Fig. 2. Wnt signaling inhibition promotes a shift towards the PE fate.

a Percentage of PE-like cells (PDGFRα⁺/PECAM1^-) in control and DKK1-treated mESCs. Mean ± SD; n = 5 independent experiments, two-tailed unpaired t test. b Gene expression analysis of early EPI, pluripotency, PE and Wnt target genes on control and DKK1-treated mESCs. Horizontal line denotes the median value, box refers to the 25th to 75th percentiles and whiskers mark min and max values. n = 3 independent experiments; two-tailed unpaired t test. c Representative IF image of NANOG, GATA6 and CDX2 protein signals in E2.5 + 48H control and DKK1 treated embryo. Scale bar = 50 μM. d Number of NANOG⁺,GATA6⁺ and CDX2⁺ cells (counts) per embryo.

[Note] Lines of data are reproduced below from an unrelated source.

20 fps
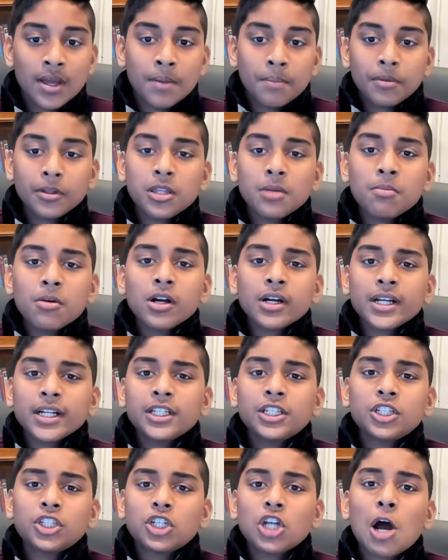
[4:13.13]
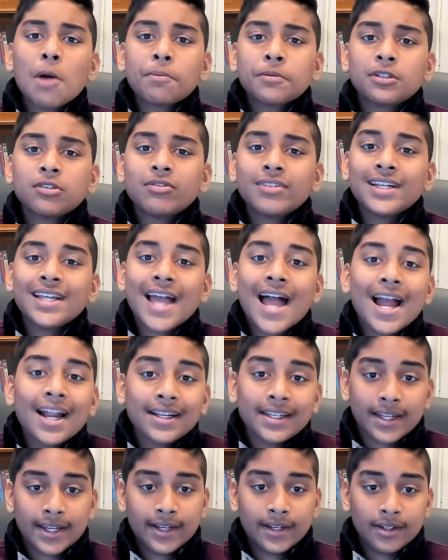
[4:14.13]
But the market stops
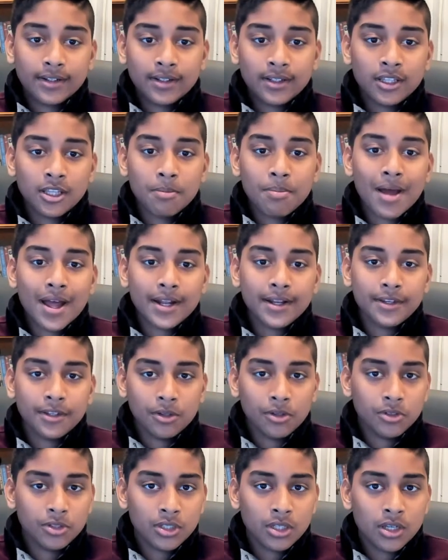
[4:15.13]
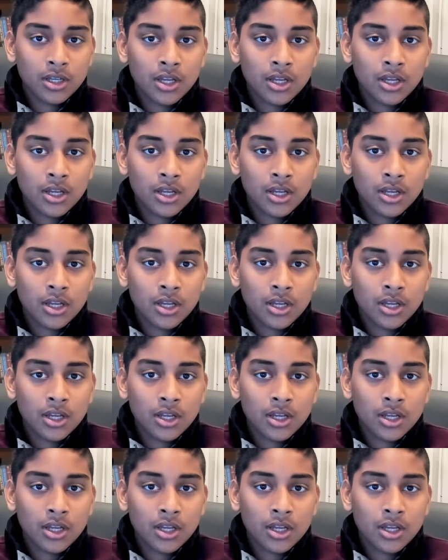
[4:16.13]
reacting to the bad news.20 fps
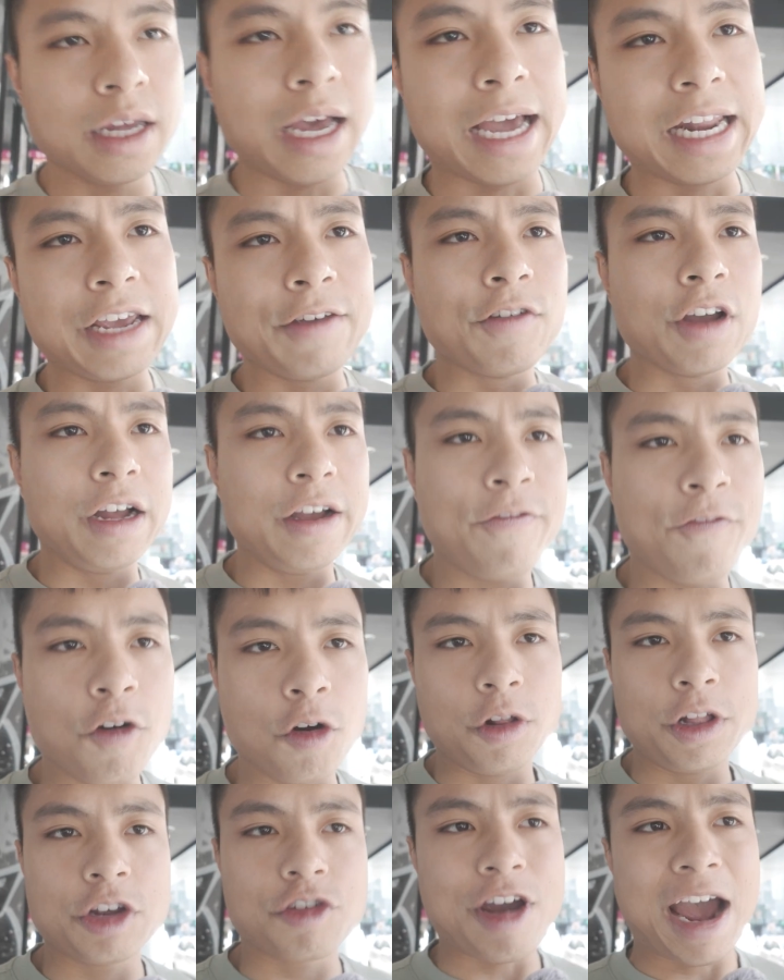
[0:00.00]
I didn't really
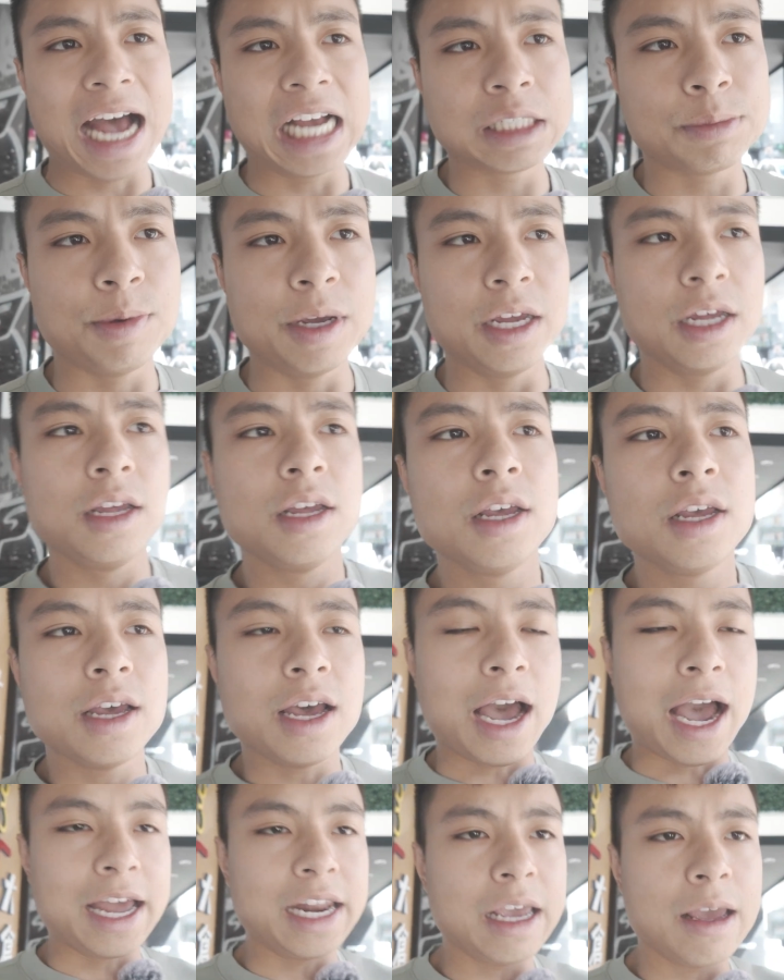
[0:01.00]
fully grasp it.
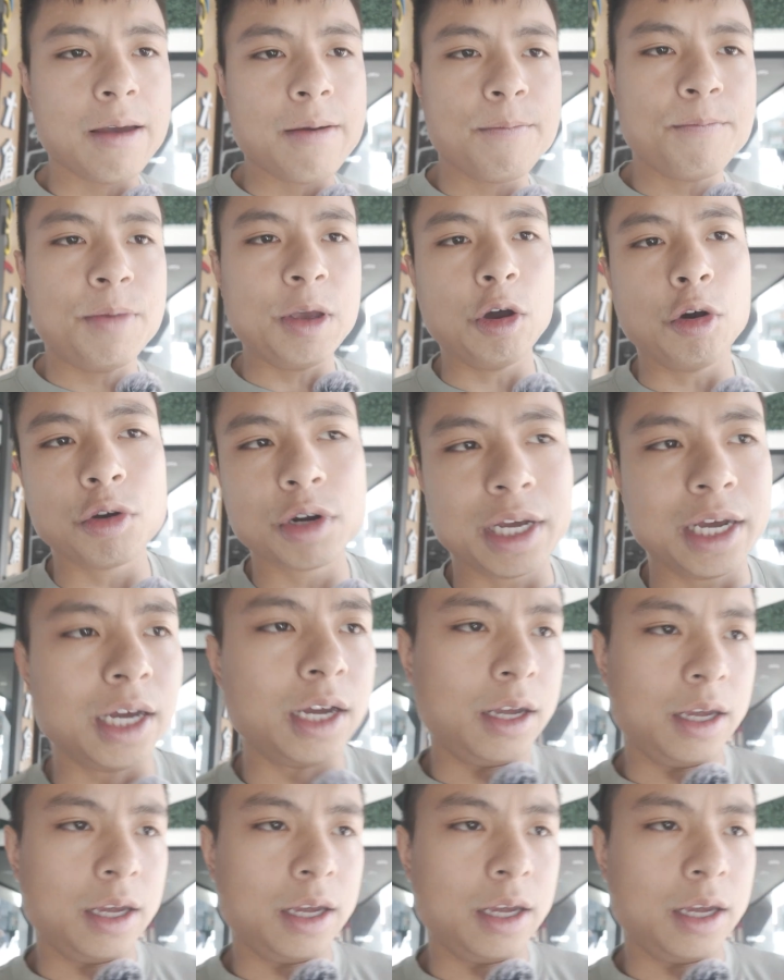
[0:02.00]
I didn't build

Mean ± SEM; Control: n = 29; DKK1 n = 30; 3 independent experiments; multiple unpaired t tests with Holm-Sidak method. e Percentage of NANOG⁺ and GATA6⁺ cells normalized on total number of ICM per embryo. Mean ± SEM; Ctrl n = 29, DKK1 n = 30; 3 independent experiments. f Representative BF and IF image of E2.5 + 48H control and DKK1 treated embryo. Black and white dotted lines delimitate blastocyst cavity (lumen). Scale bar = 50 μM. g Embryo lumen volume reported in pico liters (pL). Μean ± SEM; Ctrl n = 29, DKK1 n = 31; 3 independent experiments. two-tailed unpaired t test. h Representative brightfield (BF) image of embryo morphology. Scale bar = 50 μM. i Embryo total area reported in arb. units Μean ± SEM; Ctrl n = 26, DKK1 n = 23; 3 independent experiments, two-tailed unpaired t test. Source data for all experiments are provided as a Source data file.